Using the processor generator, compiler, and instruction set simulator, we arrived at estimates for a viterbi decoder implementation on the processor described above. After analyzing the C code, we identified some possible ISA extensions. The first set of numbers below shows our results at a first attempt to implement the viterbi decoder.

Parameters

uncoded word length (k) = 1

coded word length (n) = 2

constraint length (L) = 7

branch metric calculation is QPSK

soft decision wordlength (q) = 6

chain-backing depth (D) = 100

generator polynomials: g0 = 171, g1= 133 (octal)

data rate target: 100 kbs

goal: bit error rate (BER) = 10^-4

signal to noise ratio (SNR) degradation 0.05dB

Performance

To calculate performance, we simulated the viterbi decoder using Rhett Davis' viterbi simulator code and the customized Tensilica instruction set simulator.

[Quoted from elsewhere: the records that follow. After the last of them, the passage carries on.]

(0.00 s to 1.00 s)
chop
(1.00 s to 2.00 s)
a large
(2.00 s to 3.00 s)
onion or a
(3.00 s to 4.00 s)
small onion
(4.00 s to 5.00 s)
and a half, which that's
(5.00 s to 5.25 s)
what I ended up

After simulating 1000 samples, gprof was used to profile the execution time in the viterbi decoder. From the profile, it was found to take 1947 cycles to decode a bit. This value is amortized since traceback occurs every 100 cycles. Kbs was found as 1/((Cycles/Decode Bit) * (1/Clock Period)).

**Viterbi Decoder Performance**
	227 MHz	100 MHz
Cycles/Decoded Bit	1947	1947
Clock Period (ns)	4.4	10
Kbs	117	51

By unrolling the ACS loop, a conservative speedup of 3 should be achievable by implementing an ACS extension instruction and packing the memory.

	227 MHz	100 MHz
Cycles/Decoded Bit	650	650
Clock Period (ns)	4.4	10
Kbs	349	154

Projected Viterbi Decoder Performance

Energy

Energy was calculated as (Core Power) (J/S) * (Clock Period) (S/clock cycle) * (Cycles/Decoded Bit) (clock cycle/bit) = J/bit.

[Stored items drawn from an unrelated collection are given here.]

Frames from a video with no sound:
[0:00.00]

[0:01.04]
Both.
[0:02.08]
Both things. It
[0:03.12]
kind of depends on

**Viterbi Decoder Energy**
	227 MHz	100 MHz
Core Power (mW)	155	53
Clock Period (ns)	4.4	10
Cycles/Decoded Bit	1947	1947
uJ / bit	1.3	1.0

These are the power number with the estimated extensions we are exploring.

	227 MHz	100 MHz
Core Power (mW)	155	53
Clock Period (ns)	4.4	10
Cycles/Decoded Bit	650	650
uJ/bit	0.44	0.34

Projected Viterbi Decoder Energy

Cost

The code size for the viterbi decoder is small (< 1000 instructions) so we did not include code size here.

An additional cost metric is die area. Given the clock speed, the processor generator estimated the number of gates our design would take and estimated the die area for a given process. The table below shows the die area estimates for different clock speeds at 0.25um. These estimates include a 4K Dcache and a 4K Icache. The estimates for die area were taken from the NTRS [2].

227 MHz 100 MHz

Gates (NAND2 equivalent) 40675 31835

Die Area (mm²) 3.33 2.91

Core Die Area

We estimate the size of the hardware needed to implement the new instructions will be approximately 3000 gates, depending on design priorities. The following table shows the estimated gate count and die area for the ISA extended design.

227 MHz 100 MHz

Gates (NAND2 equivalent) 43675 34835

Die Area (mm²) 3.5 3.1

ISA Extended Core Die Area

Design effort

Since we have a C model of the system we are designing, we expect the bulk of our time to be spent in identifying and evaluating new instructions. We expect to implement a viterbi decoder with ISA extensions in 100 man-hours.

Summary

The table below summarizes our estimates for different clock speeds assuming the extension speedups.

**Estimates Summary**
	227 MHz	100 MHz
Performance
Viterbi Decoder Speed (Kbs)	349	154
Energy
Viterbi Decoder Energy Dissipation (uJ / bit)	0.44	0.34
Core Power (mW)	155	53
Power Density (mW / mm²)	44.2	17.1
Cost
Die Area (0.25m) (mm²)	3.5	3.1
Design Effort (man-hours)	100	100

References

[1] Xtensa Instruction Set Architecture Reference Manual
[2] National Technology Roadmap for Semiconductors, 1997

	227 MHz	100 MHz
Gates (NAND2 equivalent)	40675	31835
Die Area (mm²)	3.33	2.91